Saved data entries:
+-------+

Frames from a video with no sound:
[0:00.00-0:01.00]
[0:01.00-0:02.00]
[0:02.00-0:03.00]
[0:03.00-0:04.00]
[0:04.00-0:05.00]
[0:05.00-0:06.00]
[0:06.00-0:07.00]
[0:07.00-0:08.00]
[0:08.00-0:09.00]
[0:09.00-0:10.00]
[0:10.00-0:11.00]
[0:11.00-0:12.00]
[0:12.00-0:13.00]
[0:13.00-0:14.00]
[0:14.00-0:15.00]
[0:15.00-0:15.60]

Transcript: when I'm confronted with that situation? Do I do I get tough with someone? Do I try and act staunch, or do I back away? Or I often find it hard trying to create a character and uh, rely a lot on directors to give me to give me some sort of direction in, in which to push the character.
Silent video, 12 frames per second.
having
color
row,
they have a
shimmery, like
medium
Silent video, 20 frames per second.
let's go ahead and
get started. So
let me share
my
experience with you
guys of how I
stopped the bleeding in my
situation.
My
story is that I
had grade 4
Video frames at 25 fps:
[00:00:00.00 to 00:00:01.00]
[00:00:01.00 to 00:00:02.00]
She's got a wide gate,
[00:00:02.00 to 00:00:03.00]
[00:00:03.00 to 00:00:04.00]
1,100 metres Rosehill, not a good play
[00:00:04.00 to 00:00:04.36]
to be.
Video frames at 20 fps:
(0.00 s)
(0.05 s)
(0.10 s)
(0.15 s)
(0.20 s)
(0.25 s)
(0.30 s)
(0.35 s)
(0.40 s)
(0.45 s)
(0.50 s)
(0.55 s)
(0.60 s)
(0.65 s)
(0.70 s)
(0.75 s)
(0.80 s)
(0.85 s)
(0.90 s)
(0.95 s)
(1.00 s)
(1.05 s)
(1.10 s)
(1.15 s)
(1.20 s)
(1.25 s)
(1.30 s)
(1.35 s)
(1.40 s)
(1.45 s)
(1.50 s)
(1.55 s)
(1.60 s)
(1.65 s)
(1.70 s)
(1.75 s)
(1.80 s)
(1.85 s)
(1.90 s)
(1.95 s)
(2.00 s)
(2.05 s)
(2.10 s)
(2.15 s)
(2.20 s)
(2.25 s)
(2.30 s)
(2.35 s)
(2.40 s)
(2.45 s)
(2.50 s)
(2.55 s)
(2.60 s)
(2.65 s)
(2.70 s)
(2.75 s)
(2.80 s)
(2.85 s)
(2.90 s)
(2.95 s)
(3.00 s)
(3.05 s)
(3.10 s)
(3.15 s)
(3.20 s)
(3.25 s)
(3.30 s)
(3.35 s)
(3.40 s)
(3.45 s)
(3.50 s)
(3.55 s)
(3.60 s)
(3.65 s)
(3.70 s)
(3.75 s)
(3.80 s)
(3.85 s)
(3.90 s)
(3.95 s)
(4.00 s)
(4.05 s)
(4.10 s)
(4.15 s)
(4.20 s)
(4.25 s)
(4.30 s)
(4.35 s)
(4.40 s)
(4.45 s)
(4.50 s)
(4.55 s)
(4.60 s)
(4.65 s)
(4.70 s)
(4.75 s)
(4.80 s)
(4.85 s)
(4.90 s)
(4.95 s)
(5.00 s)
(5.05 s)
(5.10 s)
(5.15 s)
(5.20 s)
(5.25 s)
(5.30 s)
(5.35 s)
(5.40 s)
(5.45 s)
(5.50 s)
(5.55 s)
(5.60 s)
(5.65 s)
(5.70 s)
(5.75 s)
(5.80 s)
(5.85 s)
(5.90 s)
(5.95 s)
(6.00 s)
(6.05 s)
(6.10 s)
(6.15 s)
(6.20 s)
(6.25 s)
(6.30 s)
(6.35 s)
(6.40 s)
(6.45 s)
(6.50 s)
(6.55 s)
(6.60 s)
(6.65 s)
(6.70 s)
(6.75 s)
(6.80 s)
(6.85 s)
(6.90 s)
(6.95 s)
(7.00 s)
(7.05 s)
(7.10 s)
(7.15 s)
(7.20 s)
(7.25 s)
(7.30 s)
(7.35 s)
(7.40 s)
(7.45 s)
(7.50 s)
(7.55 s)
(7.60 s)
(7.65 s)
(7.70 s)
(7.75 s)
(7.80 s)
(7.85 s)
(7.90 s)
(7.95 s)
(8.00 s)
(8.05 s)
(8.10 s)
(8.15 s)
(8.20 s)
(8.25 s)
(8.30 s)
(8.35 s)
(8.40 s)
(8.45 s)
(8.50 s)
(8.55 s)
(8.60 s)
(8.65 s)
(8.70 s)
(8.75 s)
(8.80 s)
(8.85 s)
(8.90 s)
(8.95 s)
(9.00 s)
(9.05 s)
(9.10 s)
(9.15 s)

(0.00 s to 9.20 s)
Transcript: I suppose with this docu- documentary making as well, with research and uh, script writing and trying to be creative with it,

+-------+

### [Work item]
Top to bottom, set down the entries above word for word.

### [Exercise response]
Frames from a video with no sound:
[0:00.00-0:01.00]
[0:01.00-0:02.00]
[0:02.00-0:03.00]
[0:03.00-0:04.00]
[0:04.00-0:05.00]
[0:05.00-0:06.00]
[0:06.00-0:07.00]
[0:07.00-0:08.00]
[0:08.00-0:09.00]
[0:09.00-0:10.00]
[0:10.00-0:11.00]
[0:11.00-0:12.00]
[0:12.00-0:13.00]
[0:13.00-0:14.00]
[0:14.00-0:15.00]
[0:15.00-0:15.60]

Transcript: when I'm confronted with that situation? Do I do I get tough with someone? Do I try and act staunch, or do I back away? Or I often find it hard trying to create a character and uh, rely a lot on directors to give me to give me some sort of direction in, in which to push the character.
Silent video, 12 frames per second.
having
color
row,
they have a
shimmery, like
medium
Silent video, 20 frames per second.
let's go ahead and
get started. So
let me share
my
experience with you
guys of how I
stopped the bleeding in my
situation.
My
story is that I
had grade 4
Video frames at 25 fps:
[00:00:00.00 to 00:00:01.00]
[00:00:01.00 to 00:00:02.00]
She's got a wide gate,
[00:00:02.00 to 00:00:03.00]
[00:00:03.00 to 00:00:04.00]
1,100 metres Rosehill, not a good play
[00:00:04.00 to 00:00:04.36]
to be.
Video frames at 20 fps:
(0.00 s)
(0.05 s)
(0.10 s)
(0.15 s)
(0.20 s)
(0.25 s)
(0.30 s)
(0.35 s)
(0.40 s)
(0.45 s)
(0.50 s)
(0.55 s)
(0.60 s)
(0.65 s)
(0.70 s)
(0.75 s)
(0.80 s)
(0.85 s)
(0.90 s)
(0.95 s)
(1.00 s)
(1.05 s)
(1.10 s)
(1.15 s)
(1.20 s)
(1.25 s)
(1.30 s)
(1.35 s)
(1.40 s)
(1.45 s)
(1.50 s)
(1.55 s)
(1.60 s)
(1.65 s)
(1.70 s)
(1.75 s)
(1.80 s)
(1.85 s)
(1.90 s)
(1.95 s)
(2.00 s)
(2.05 s)
(2.10 s)
(2.15 s)
(2.20 s)
(2.25 s)
(2.30 s)
(2.35 s)
(2.40 s)
(2.45 s)
(2.50 s)
(2.55 s)
(2.60 s)
(2.65 s)
(2.70 s)
(2.75 s)
(2.80 s)
(2.85 s)
(2.90 s)
(2.95 s)
(3.00 s)
(3.05 s)
(3.10 s)
(3.15 s)
(3.20 s)
(3.25 s)
(3.30 s)
(3.35 s)
(3.40 s)
(3.45 s)
(3.50 s)
(3.55 s)
(3.60 s)
(3.65 s)
(3.70 s)
(3.75 s)
(3.80 s)
(3.85 s)
(3.90 s)
(3.95 s)
(4.00 s)
(4.05 s)
(4.10 s)
(4.15 s)
(4.20 s)
(4.25 s)
(4.30 s)
(4.35 s)
(4.40 s)
(4.45 s)
(4.50 s)
(4.55 s)
(4.60 s)
(4.65 s)
(4.70 s)
(4.75 s)
(4.80 s)
(4.85 s)
(4.90 s)
(4.95 s)
(5.00 s)
(5.05 s)
(5.10 s)
(5.15 s)
(5.20 s)
(5.25 s)
(5.30 s)
(5.35 s)
(5.40 s)
(5.45 s)
(5.50 s)
(5.55 s)
(5.60 s)
(5.65 s)
(5.70 s)
(5.75 s)
(5.80 s)
(5.85 s)
(5.90 s)
(5.95 s)
(6.00 s)
(6.05 s)
(6.10 s)
(6.15 s)
(6.20 s)
(6.25 s)
(6.30 s)
(6.35 s)
(6.40 s)
(6.45 s)
(6.50 s)
(6.55 s)
(6.60 s)
(6.65 s)
(6.70 s)
(6.75 s)
(6.80 s)
(6.85 s)
(6.90 s)
(6.95 s)
(7.00 s)
(7.05 s)
(7.10 s)
(7.15 s)
(7.20 s)
(7.25 s)
(7.30 s)
(7.35 s)
(7.40 s)
(7.45 s)
(7.50 s)
(7.55 s)
(7.60 s)
(7.65 s)
(7.70 s)
(7.75 s)
(7.80 s)
(7.85 s)
(7.90 s)
(7.95 s)
(8.00 s)
(8.05 s)
(8.10 s)
(8.15 s)
(8.20 s)
(8.25 s)
(8.30 s)
(8.35 s)
(8.40 s)
(8.45 s)
(8.50 s)
(8.55 s)
(8.60 s)
(8.65 s)
(8.70 s)
(8.75 s)
(8.80 s)
(8.85 s)
(8.90 s)
(8.95 s)
(9.00 s)
(9.05 s)
(9.10 s)
(9.15 s)

(0.00 s to 9.20 s)
Transcript: I suppose with this docu- documentary making as well, with research and uh, script writing and trying to be creative with it,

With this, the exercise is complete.